The women in Arthur Phillip’s life – Michael Flynn
Arthur Phillip, first governor of New South Wales 1788-1792, married twice. As an aspiring naval lieutenant of 24 he married Charlotte Denison née Tibbott, a wealthy widow of 42. Thirty-one years later, at 55, he married Isabella Whitehead, a wealthy single woman of 43. Neither of these women ever came to NSW, but their stories are intertwined with that of the colony’s first Governor and shed light on his enigmatic character. Phillip, the ambitious son of a German immigrant and an ordinary Londoner, chose to marry two ‘women of fortune’ who remained childless. Their wealth, manorial estates, social position and connections helped make his career a success.
Macquarie and the Towns – Iain Stuart
This paper discusses the creation of the “Macquarie Towns” in 1811 in the context of the experiences of Lachlan and Elizabeth Macquarie with “improvement” and “planned towns” in Scotland. The improving of estates and the creation of planed towns or villages were part of the so-called “Scottish Enlightenment”.
It is shown that the concept of improving estates and the creation of planned towns would have been familiar to both Lachlan and Elizabeth Macquarie through their direct experience of such estates and interaction with “improvers”. It is argued that this experience was part of the cultural baggage brought to Australia by the Macquarie’s and applied in the case of the settlement along the Hawkesbury, in particular Windsor.
The founding of the Macquarie towns was Macquarie’s first major act as governor and at once emphasised his authority and ability to impose order on disorder. In doing so, Macquarie brought his practical experience and personal knowledge of improvement and planned towns, as well as his instructions as Governor to solve the “problem” of the Hawkesbury settlement by creating the towns.
Histories of the Chinese in regional NSW 1850 to 1950 – Janis Wilton
The past two decades have witnessed a significant growth in research and writing on the histories of Chinese in regional New South Wales. This work taps into broader developments in the study of migration and of Chinese-Australians, and builds from locally focused and supported studies. It is also informed by interdisciplinary approaches and by the opportunities presented through various forms of public history. This article tracks and comments on these developments, identifies key features, suggests areas for further research, and provides annotated endnotes that invite engagement with the variety of research, writing and public history on the Chinese in regional New South Wales.
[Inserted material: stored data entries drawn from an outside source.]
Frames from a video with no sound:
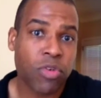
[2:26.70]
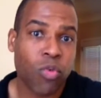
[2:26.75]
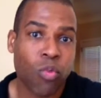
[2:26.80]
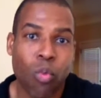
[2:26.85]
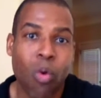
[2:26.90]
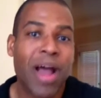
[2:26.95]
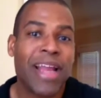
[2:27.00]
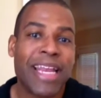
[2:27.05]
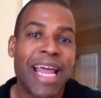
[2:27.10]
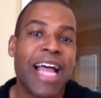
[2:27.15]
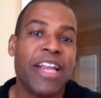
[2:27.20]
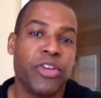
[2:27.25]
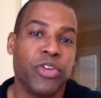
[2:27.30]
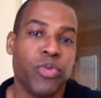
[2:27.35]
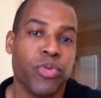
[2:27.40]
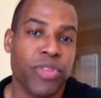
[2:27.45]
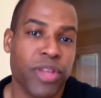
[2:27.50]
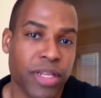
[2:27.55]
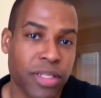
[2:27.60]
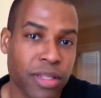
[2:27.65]
Why not do
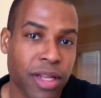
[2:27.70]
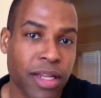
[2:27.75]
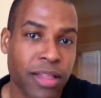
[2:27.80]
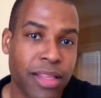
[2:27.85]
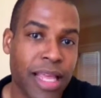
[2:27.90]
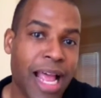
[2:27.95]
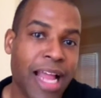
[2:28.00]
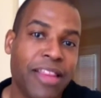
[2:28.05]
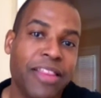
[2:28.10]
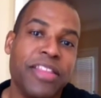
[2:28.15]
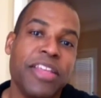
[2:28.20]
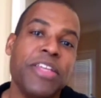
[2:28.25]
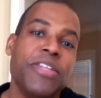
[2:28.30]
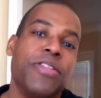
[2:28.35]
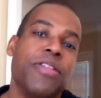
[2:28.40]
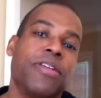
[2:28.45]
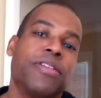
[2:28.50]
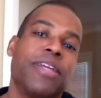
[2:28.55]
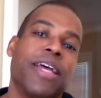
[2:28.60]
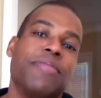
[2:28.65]
things like that? These
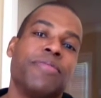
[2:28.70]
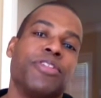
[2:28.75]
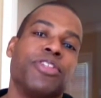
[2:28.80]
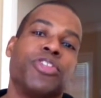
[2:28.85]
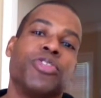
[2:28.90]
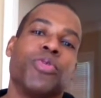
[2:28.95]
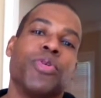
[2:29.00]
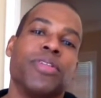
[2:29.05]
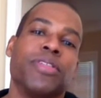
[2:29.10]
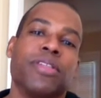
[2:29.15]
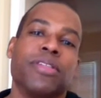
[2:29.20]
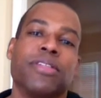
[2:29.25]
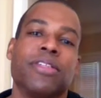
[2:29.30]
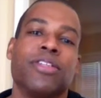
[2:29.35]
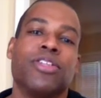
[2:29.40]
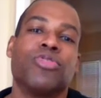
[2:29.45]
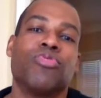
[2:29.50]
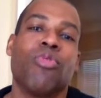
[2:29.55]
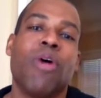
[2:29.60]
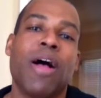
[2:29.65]
are the types of choices
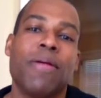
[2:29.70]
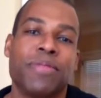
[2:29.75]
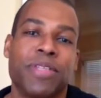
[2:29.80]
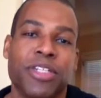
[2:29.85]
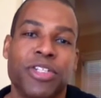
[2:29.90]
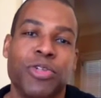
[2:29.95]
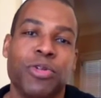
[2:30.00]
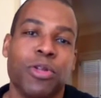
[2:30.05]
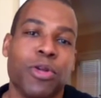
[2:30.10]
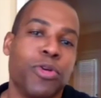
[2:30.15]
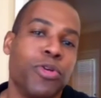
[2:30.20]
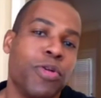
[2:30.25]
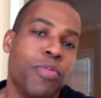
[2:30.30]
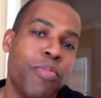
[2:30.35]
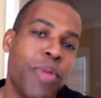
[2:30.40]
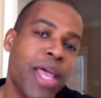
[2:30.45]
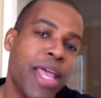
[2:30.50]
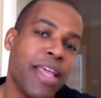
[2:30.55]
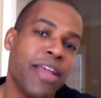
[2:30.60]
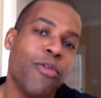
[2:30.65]
and swaps that you learn to
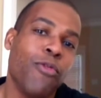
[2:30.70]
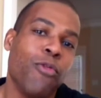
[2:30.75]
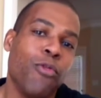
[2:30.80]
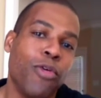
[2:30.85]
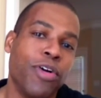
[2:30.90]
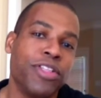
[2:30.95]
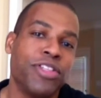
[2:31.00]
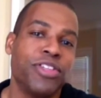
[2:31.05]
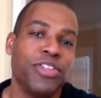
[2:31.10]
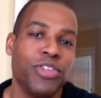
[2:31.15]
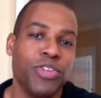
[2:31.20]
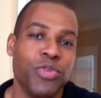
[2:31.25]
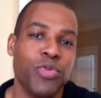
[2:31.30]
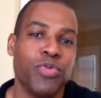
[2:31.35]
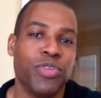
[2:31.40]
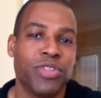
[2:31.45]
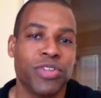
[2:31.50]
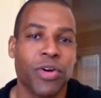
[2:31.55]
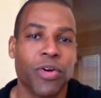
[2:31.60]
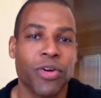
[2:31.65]
make once you
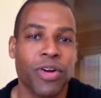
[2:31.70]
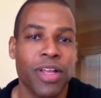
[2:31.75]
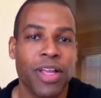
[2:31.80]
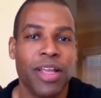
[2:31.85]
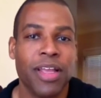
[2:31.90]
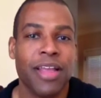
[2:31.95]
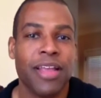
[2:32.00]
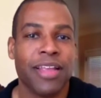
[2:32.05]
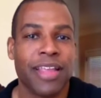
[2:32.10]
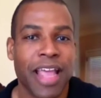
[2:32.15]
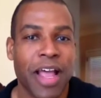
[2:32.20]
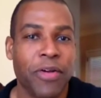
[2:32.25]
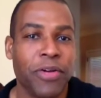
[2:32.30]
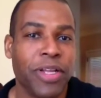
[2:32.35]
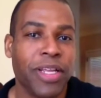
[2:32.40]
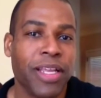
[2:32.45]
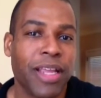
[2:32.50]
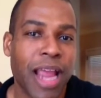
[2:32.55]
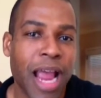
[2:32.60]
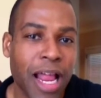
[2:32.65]
start
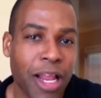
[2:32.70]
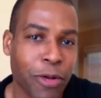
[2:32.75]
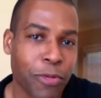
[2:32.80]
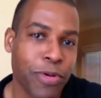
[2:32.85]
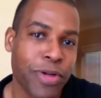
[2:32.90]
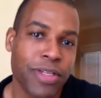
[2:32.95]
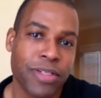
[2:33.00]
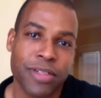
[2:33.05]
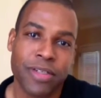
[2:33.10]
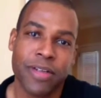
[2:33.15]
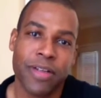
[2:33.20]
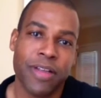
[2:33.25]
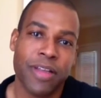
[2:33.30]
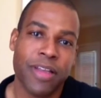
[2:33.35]
counting calories.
The introduction of barbed wire to lineside fences of the New South Wales Railways – John Pickard
The first railways built in Britain were regarded with considerable suspicion. Land-owners were concerned that the noise and rapid movement of trains would scare cattle and sheep, or worse, would kill their stock if they strayed onto the lines; and travellers worried that their horses would bolt when they saw trains. Thus, the lines were fenced with various combinations of fences typical of the time: hedges, ditches-and-banks, and various wooden fences. By the late 1840s, Scottish iron manufacturer Charles D. Young & Co recognised a developing market, and advertised a series of wire fences specifically for lineside fences.
When the first government railway was built in New South Wales in 1849, the 20.8 miles from Sydney to Haslams Creek near Parramatta were fenced on both sides. The fences were most likely post-and-rail, typical of farms near Sydney at the time, and cost £914 8s 10d, or 3.5 per cent of the total first-cost of the railway. Enabling legislation for each extension or new line required fencing to minimise damage to locomotives and rolling stock, and interruptions to timetables. Subsequent legislation changed and fencing on many new lines was optional. Maintenance and replacement of aging fences was an on-going cost, and in the early 1880s, the new technology of barbed wire offered a partial solution.
Careful cost-comparison and limited testing preceded the adoption of barbed wire for lineside fencing of the NSW Railways (NSWR) in the 1880s. But it was not without controversy and suggestions of political corruption. In this paper I review how the NSWR assessed barbed wire, concluding that Commissioner Charles Goodchap was a classic and cautious early-adopter, and the corruption allegations were unfounded.
At the last resort: the Bells Line of Road during the threat of invasion, 1939-1942 – Michael Larnach
This article considers the redevelopment of the Bells Line of Road during World War II, a route identified as possessing definite strategic importance to the Greater Sydney region. In so doing it examines the geographical, political and social factors, both local and international, which impacted on its redevelopment. Accordingly it explores how much work was completed within this period and further evaluates whether the road, as it existed in mid-1942, would have been able to provide a meaningful and practical alternative route across the Blue Mountains if the worst-case scenario of an actual Japanese invasion had eventuated.